No, each spouse has their own claim on the FEIE, and if you choose to take the Foreign Tax Credit instead, what matters is how much income tax she pays to Hong Kong or any non-US government.

As far as bank accounts are concerned, yes, she'll have to report all foreign bank accounts once the balance in all such accounts is over $10,000 but that's a simple report that doesn't have any direct tax consequences. If you're a joint holder of any foreign accounts with her, you'll have to report the accounts, too.

Where things start to get complicated is when you start investing in foreign stocks, bonds or various forms of mutual funds or other investment instruments offered through banks or brokers outside the US. 
Cheers,
Bev


----------



## GeeBeeDubyah (Apr 20, 2015)

Thank you Bev


----------



## BBCWatcher (Dec 28, 2012)

GeeBeeDubyah said:


> - Will we need to keep, or avoid to keep, a permanent US address?
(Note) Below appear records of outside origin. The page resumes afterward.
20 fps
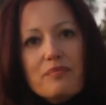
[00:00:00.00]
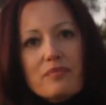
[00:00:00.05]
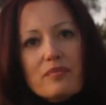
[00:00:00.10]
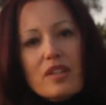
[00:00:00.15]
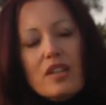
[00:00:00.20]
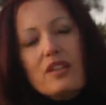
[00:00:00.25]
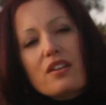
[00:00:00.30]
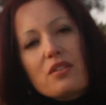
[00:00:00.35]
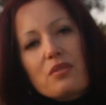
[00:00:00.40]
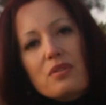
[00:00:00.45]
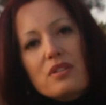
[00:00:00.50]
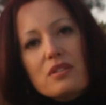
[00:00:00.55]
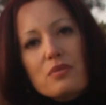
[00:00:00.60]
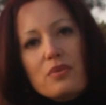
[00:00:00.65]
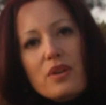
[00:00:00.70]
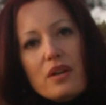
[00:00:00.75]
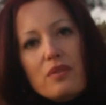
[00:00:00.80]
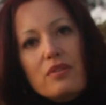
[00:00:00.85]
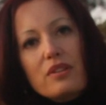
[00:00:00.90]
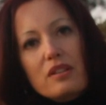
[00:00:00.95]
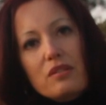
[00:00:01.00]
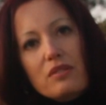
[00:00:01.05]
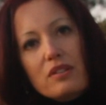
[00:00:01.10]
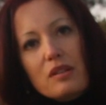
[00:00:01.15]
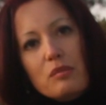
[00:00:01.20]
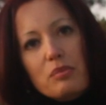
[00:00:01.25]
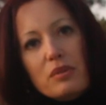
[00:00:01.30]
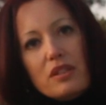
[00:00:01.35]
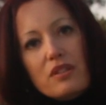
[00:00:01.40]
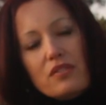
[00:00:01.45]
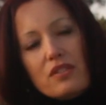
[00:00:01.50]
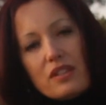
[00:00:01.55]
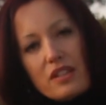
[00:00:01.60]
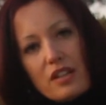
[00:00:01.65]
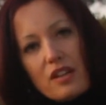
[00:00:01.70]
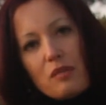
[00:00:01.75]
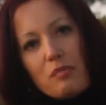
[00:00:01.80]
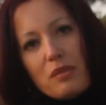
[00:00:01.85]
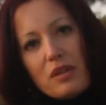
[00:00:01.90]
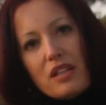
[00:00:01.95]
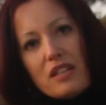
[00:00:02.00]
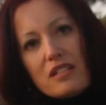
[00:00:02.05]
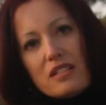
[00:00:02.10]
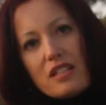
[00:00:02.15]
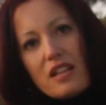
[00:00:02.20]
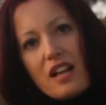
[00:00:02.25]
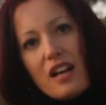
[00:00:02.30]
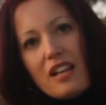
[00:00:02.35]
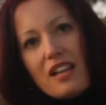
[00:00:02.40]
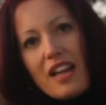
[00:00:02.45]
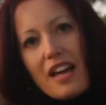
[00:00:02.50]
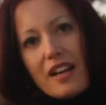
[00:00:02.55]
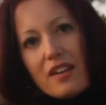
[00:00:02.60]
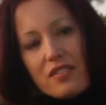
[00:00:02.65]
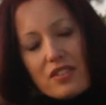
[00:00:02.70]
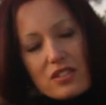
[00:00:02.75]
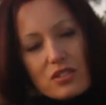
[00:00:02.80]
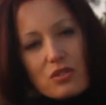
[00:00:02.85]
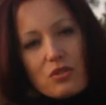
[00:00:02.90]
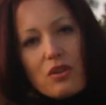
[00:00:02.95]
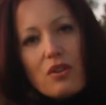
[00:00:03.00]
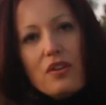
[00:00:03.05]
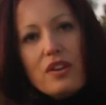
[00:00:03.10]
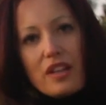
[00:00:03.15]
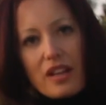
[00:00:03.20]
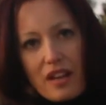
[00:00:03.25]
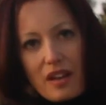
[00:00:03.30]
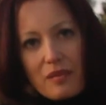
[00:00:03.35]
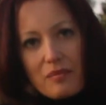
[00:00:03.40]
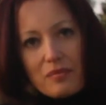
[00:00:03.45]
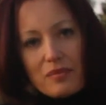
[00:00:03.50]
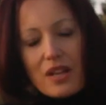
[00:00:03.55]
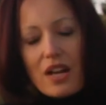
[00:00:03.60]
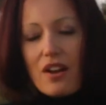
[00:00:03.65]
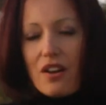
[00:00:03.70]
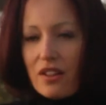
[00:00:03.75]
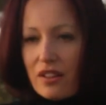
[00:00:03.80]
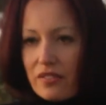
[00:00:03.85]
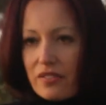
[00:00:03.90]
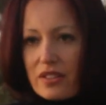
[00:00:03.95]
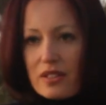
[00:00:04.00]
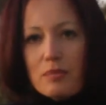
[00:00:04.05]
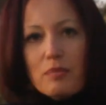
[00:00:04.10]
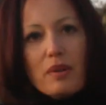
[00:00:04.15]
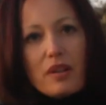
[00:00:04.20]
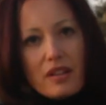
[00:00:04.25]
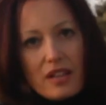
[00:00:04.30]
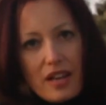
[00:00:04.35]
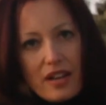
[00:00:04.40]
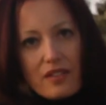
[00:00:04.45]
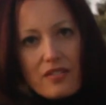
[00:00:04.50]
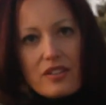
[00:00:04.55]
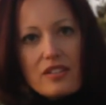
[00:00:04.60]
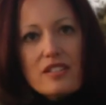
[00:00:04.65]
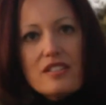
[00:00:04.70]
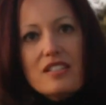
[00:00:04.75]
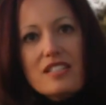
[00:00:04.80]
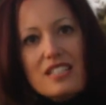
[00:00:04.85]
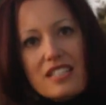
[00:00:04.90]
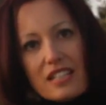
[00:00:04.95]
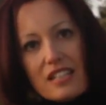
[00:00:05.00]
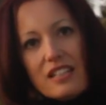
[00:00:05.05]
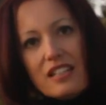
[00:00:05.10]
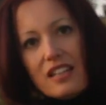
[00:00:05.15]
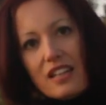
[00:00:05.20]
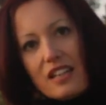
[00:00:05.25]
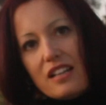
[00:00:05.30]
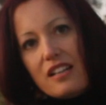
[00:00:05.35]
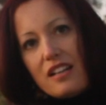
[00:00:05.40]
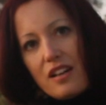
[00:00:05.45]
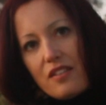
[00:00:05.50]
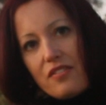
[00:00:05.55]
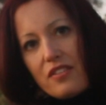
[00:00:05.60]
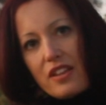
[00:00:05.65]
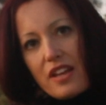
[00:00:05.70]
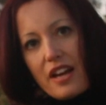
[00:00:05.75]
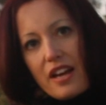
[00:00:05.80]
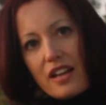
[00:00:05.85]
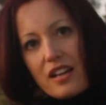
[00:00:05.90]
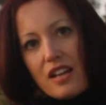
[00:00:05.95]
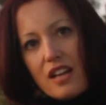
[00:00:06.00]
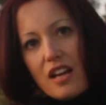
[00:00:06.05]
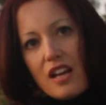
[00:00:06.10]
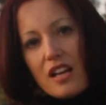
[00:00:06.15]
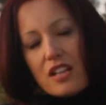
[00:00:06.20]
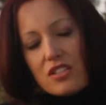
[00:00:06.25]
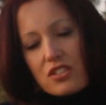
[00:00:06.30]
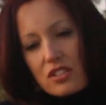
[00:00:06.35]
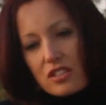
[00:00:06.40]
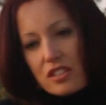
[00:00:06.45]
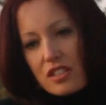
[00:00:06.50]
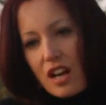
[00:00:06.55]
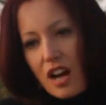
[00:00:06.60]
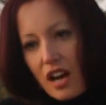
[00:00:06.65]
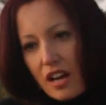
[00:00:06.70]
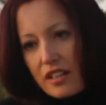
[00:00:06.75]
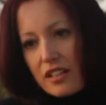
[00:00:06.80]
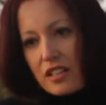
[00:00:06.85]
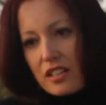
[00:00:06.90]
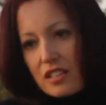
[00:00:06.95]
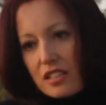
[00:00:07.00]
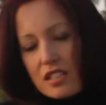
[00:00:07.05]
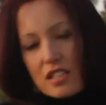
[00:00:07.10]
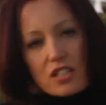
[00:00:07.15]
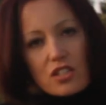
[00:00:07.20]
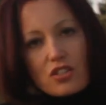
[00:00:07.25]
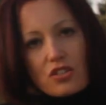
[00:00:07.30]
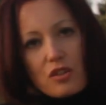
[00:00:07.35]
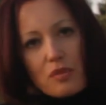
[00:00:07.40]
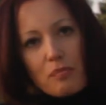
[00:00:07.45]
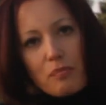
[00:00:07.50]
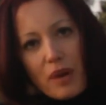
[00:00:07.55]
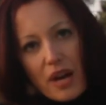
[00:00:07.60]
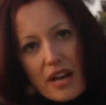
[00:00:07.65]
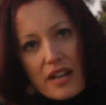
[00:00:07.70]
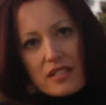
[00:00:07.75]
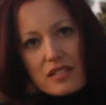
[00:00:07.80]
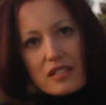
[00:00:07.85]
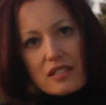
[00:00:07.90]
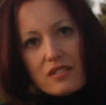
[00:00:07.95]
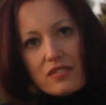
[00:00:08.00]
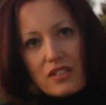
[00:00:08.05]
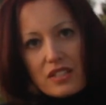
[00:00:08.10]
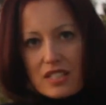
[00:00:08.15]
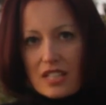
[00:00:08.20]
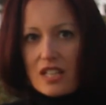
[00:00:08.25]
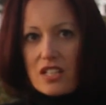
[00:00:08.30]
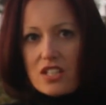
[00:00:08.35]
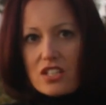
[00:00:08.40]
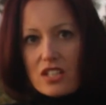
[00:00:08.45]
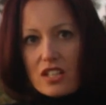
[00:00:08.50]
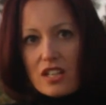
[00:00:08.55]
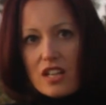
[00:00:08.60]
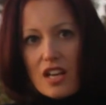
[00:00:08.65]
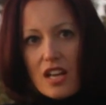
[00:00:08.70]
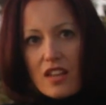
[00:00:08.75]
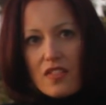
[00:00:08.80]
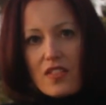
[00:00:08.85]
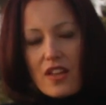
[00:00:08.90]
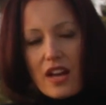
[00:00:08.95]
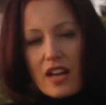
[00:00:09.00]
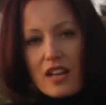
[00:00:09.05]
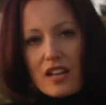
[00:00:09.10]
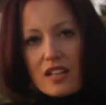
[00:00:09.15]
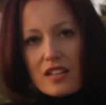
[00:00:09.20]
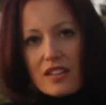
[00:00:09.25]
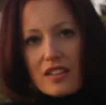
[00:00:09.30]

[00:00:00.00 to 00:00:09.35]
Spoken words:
Another reason why I really believe in therapy is that a lot of us growing up, not all of us, but a lot of us, didn't get enough of that just unconditional positive attention, that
A couple more comments here.

"Permanent U.S. address" is a bit of a loaded term. You _can_ keep a U.S. mailing address without any particular tax consequences. A mailing address could be that of a trusted friend or relative, or it could be with a U.S. Postal Service authorized mail forwarder. There is often value and convenience in having a U.S. mailing address.


----------